Vince l’opposizione
Per prima cosa, senso della misura. Le elezioni amministrative italiane – un test limitato, aperto a 10 milioni di elettori, di cui poco più della metà ha votato – non hanno molto a che vedere con quelle francesi o greche, anche se da oggi se ne parlerà all’infinito, come se fossero – e non lo sono – più importanti.

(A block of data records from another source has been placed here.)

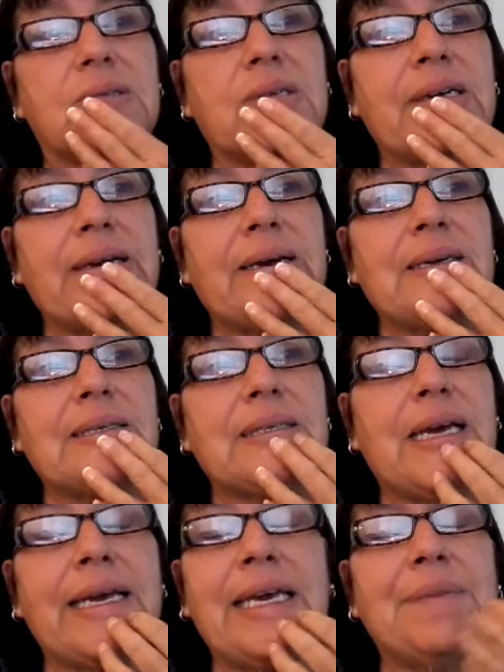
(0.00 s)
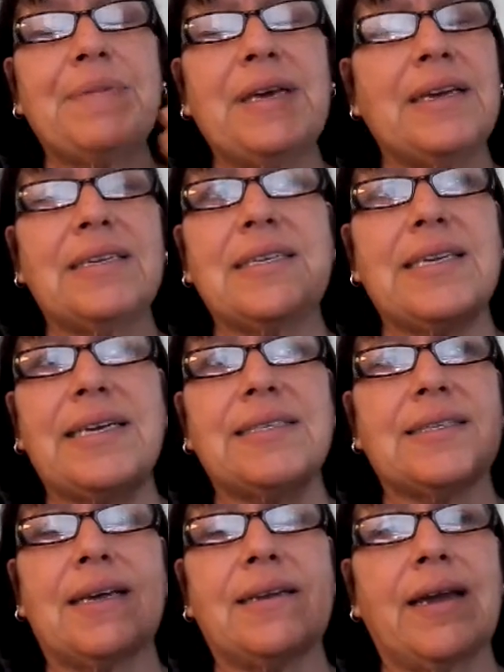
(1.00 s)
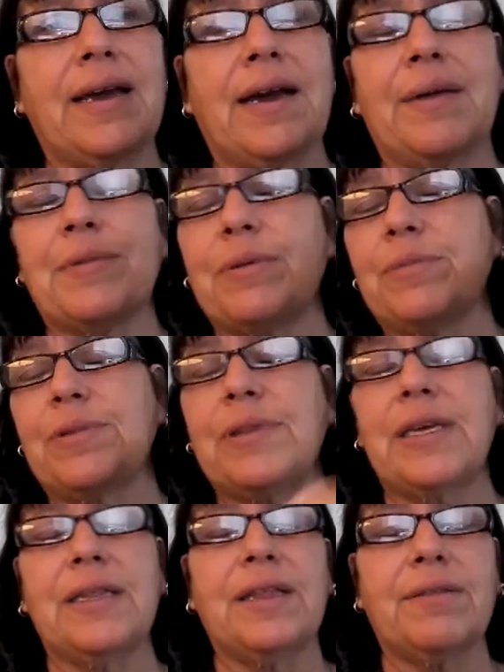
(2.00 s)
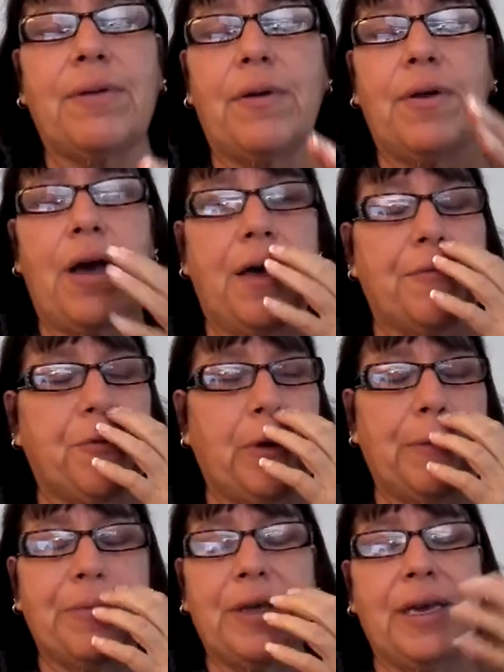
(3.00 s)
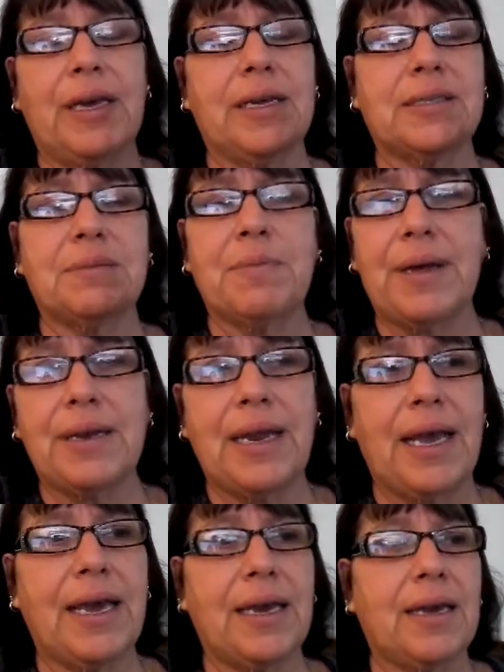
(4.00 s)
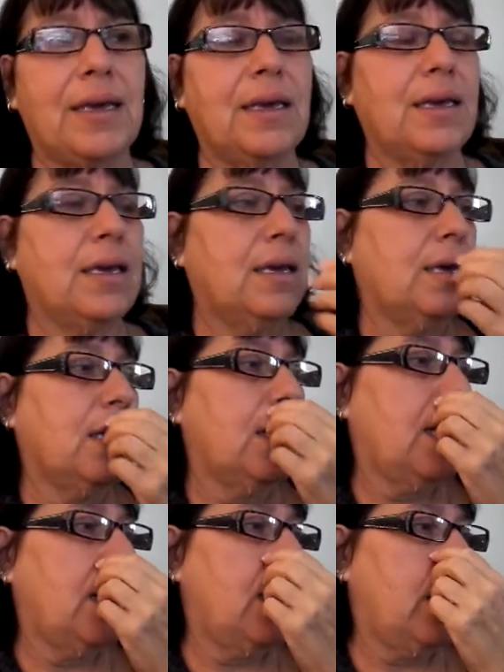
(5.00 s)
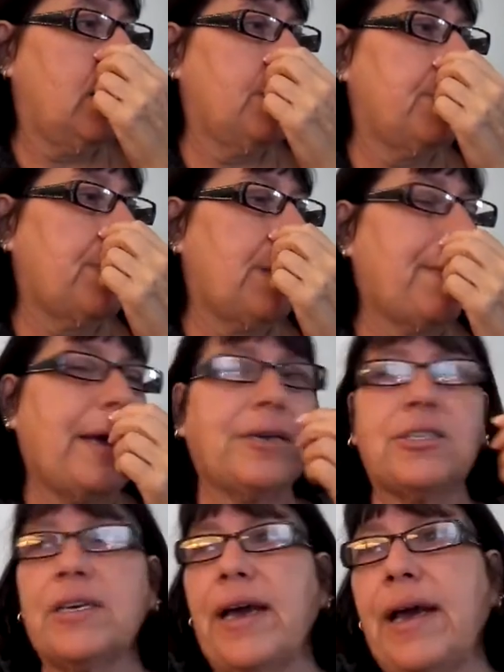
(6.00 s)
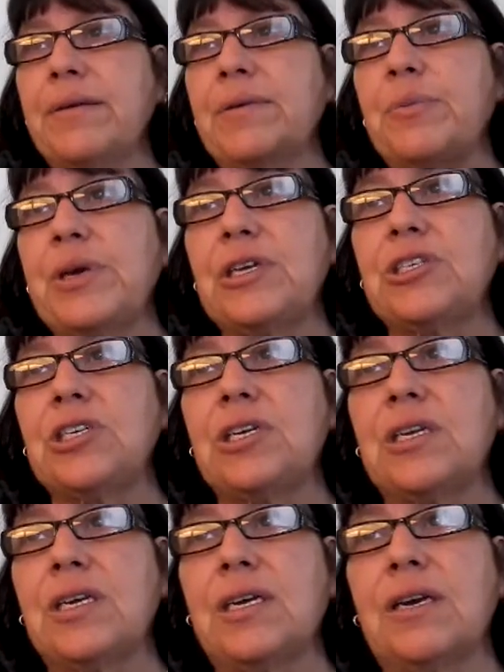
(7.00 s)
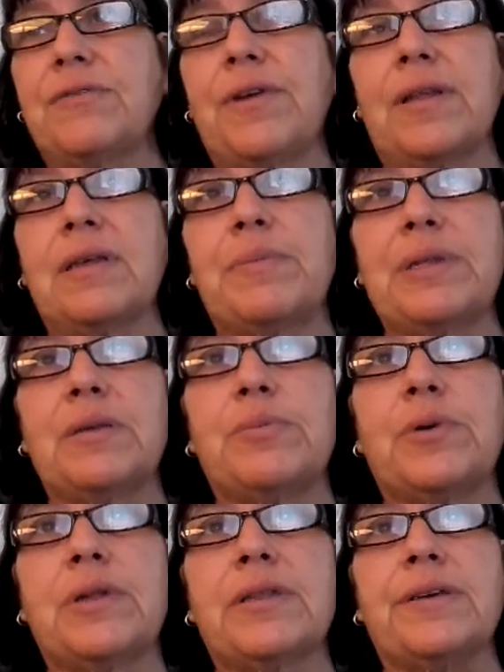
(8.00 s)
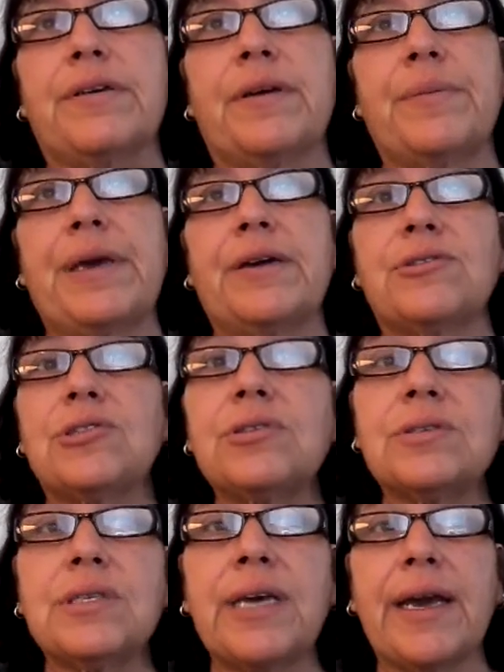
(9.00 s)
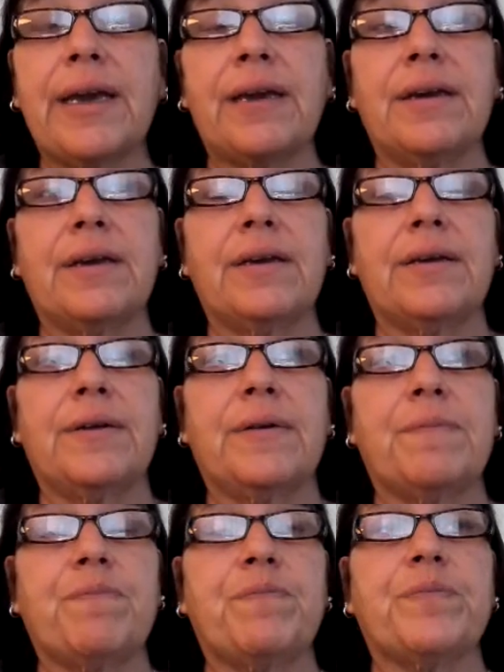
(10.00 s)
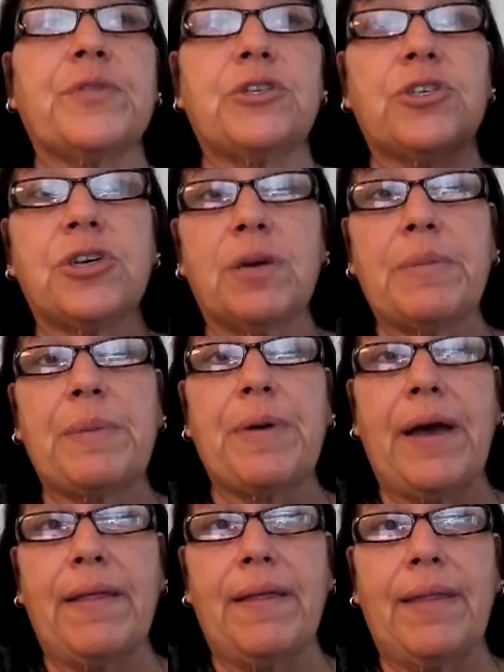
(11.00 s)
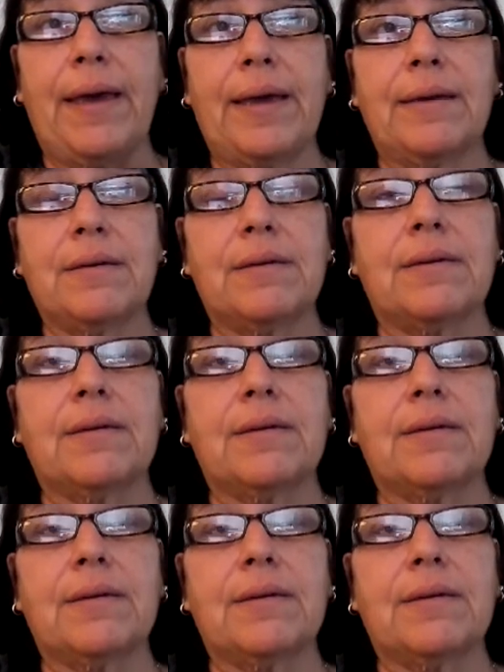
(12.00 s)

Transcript: I guess I keep thinking today's Sunday. I'm completely thrown off, or I'm thinking it's Monday. I'm actually having PG&E. I finally bit the bullet. They're coming out Tuesday to turn on my pilot light.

Il vincitore morale, oltre qualsiasi previsione, è stato Grillo con il suo movimento antipolitico, antipartitico, antitutto, che ha toccato quasi ovunque percentuali a due cifre, entrando in ballottaggio, o sfiorandolo in alcune delle maggiori città, e candidandosi, al secondo turno, ad eleggere più di un sindaco. Il maggior sconfitto è il partito maggiore, il Pdl ridotto al lumicino e battuto a Palermo, la città da cui partì undici anni fa l’offensiva del 61 a zero nei collegi, e dove il segretario Alfano, che viene dalla scuola siciliana del centrodestra, non era riuscito neppure a presentare un candidato del Pdl. Il paradosso dell’ex-partito del presidente è che con Berlusconi è impresentabile, ma senza è diventato inesistente. E soprattutto che i voti berlusconiani in libera uscita non vanno al Terzo polo, altra promessa tradita di queste elezioni.